▶ _Your task_: Of the lines below, write out exactly those from the line with "(10.80 s to 11.70 s)" through the line with "Verbatim transcript: And, and", both included, and skip the rest.

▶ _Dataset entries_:
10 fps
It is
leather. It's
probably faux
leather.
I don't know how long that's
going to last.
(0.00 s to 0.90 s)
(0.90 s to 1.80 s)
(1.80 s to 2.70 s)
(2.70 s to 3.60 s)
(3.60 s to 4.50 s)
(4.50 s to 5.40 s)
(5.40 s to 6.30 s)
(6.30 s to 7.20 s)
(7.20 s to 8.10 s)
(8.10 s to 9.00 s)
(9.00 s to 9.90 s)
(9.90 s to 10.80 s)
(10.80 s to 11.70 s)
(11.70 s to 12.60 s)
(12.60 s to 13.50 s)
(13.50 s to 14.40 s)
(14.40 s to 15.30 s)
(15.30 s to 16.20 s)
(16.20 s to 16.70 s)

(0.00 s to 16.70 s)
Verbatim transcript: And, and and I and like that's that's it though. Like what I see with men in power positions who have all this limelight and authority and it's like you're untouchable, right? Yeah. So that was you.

...

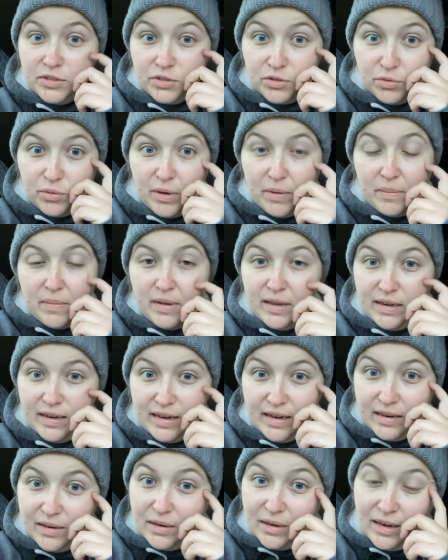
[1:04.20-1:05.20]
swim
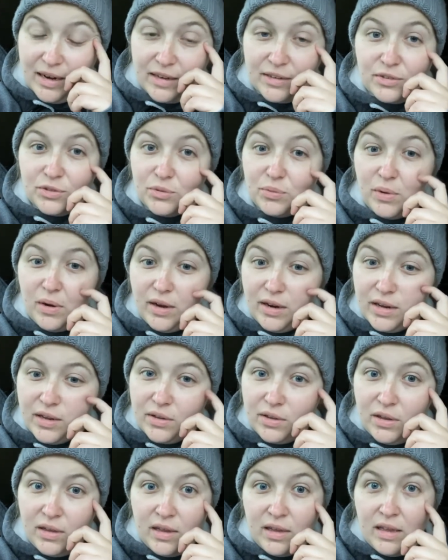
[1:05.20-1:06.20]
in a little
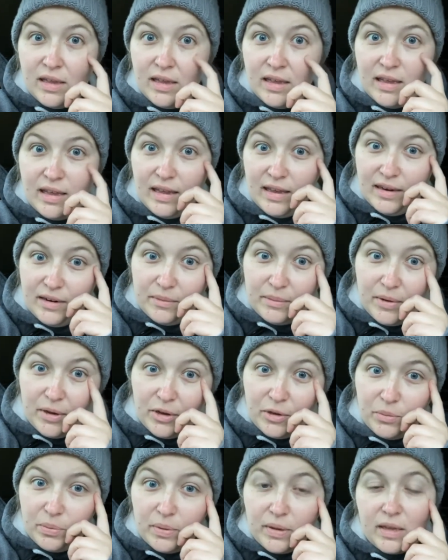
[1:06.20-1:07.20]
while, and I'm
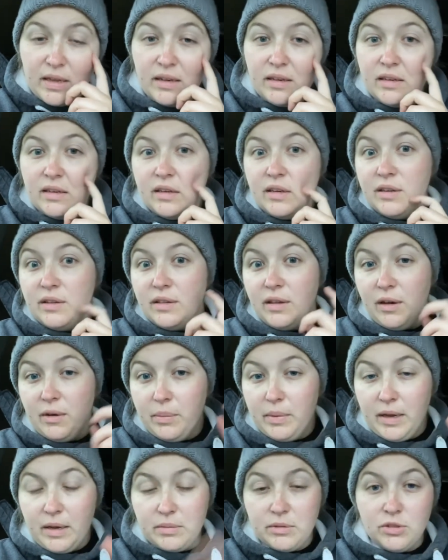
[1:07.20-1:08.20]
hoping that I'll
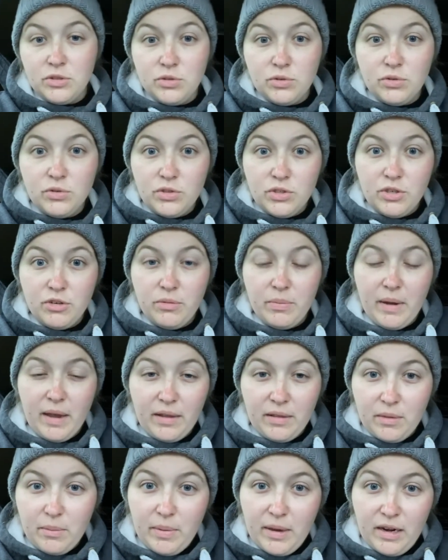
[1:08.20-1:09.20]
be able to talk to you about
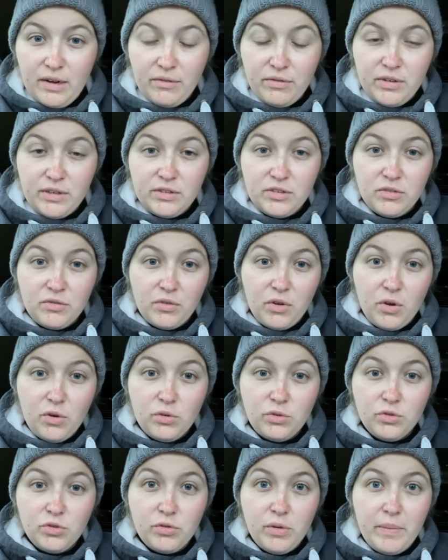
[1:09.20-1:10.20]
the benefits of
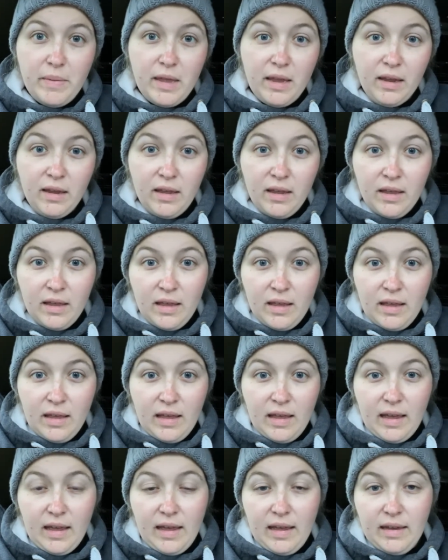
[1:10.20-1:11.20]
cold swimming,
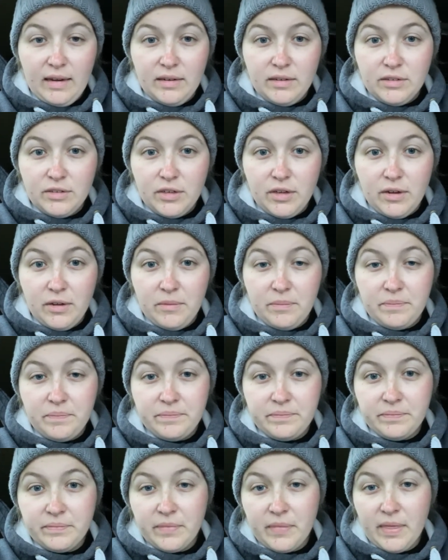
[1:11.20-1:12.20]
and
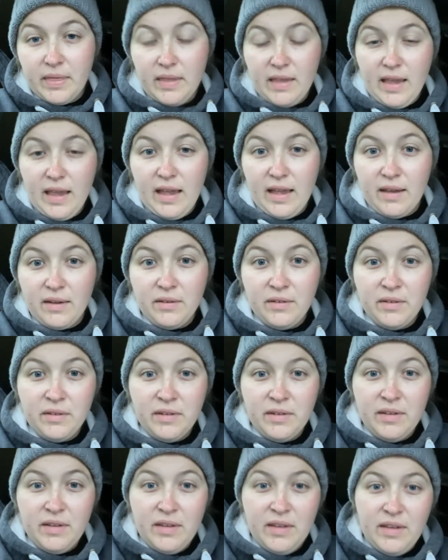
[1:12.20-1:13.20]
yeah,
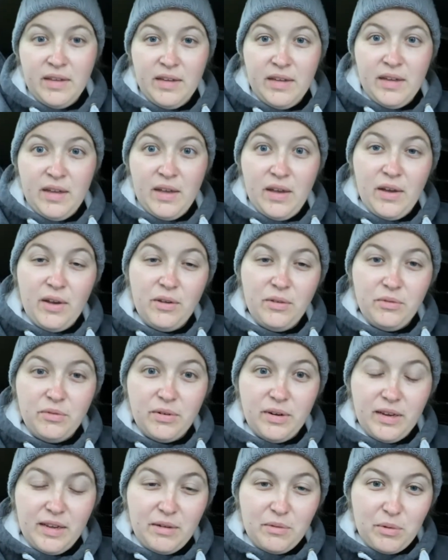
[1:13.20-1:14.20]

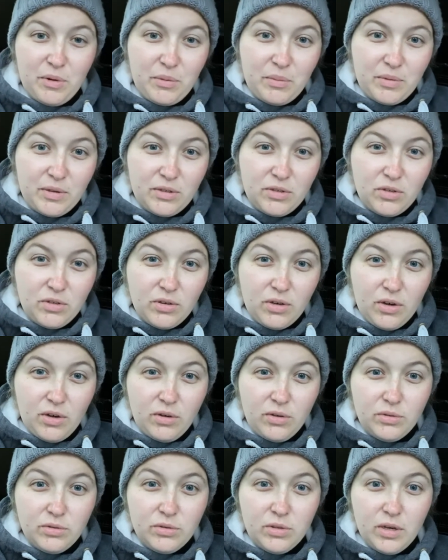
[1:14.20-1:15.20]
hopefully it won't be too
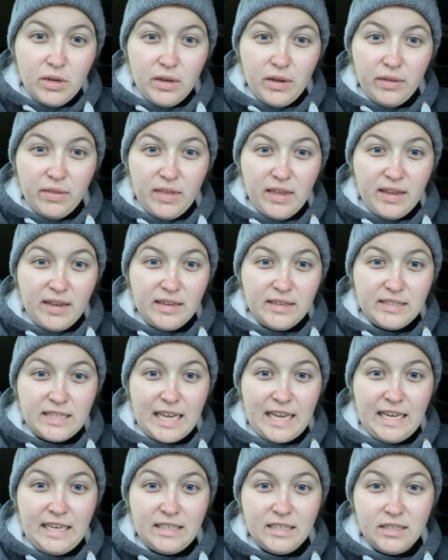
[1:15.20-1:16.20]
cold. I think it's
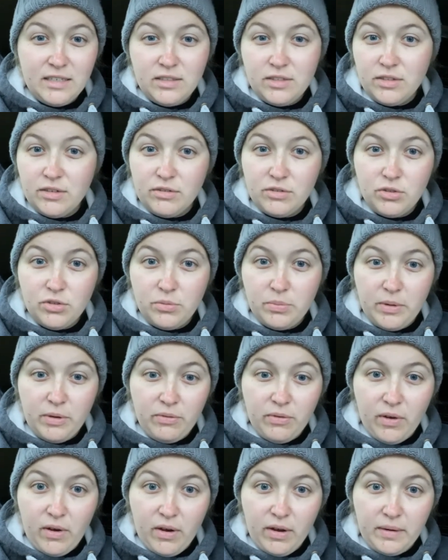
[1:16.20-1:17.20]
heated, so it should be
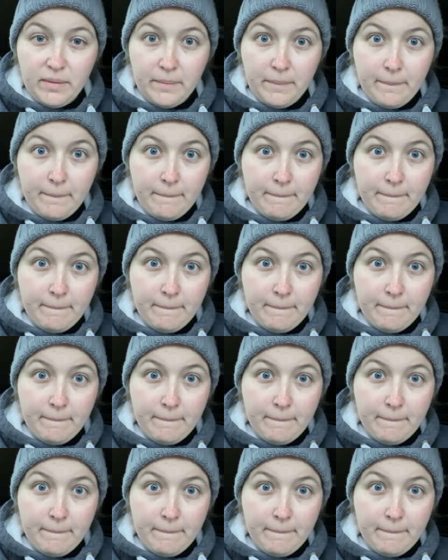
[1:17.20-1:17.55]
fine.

▶ _Worked solution_:
(10.80 s to 11.70 s)
(11.70 s to 12.60 s)
(12.60 s to 13.50 s)
(13.50 s to 14.40 s)
(14.40 s to 15.30 s)
(15.30 s to 16.20 s)
(16.20 s to 16.70 s)

(0.00 s to 16.70 s)
Verbatim transcript: And, and and I and like that's that's it though. Like what I see with men in power positions who have all this limelight and authority and it's like you're untouchable, right? Yeah. So that was you.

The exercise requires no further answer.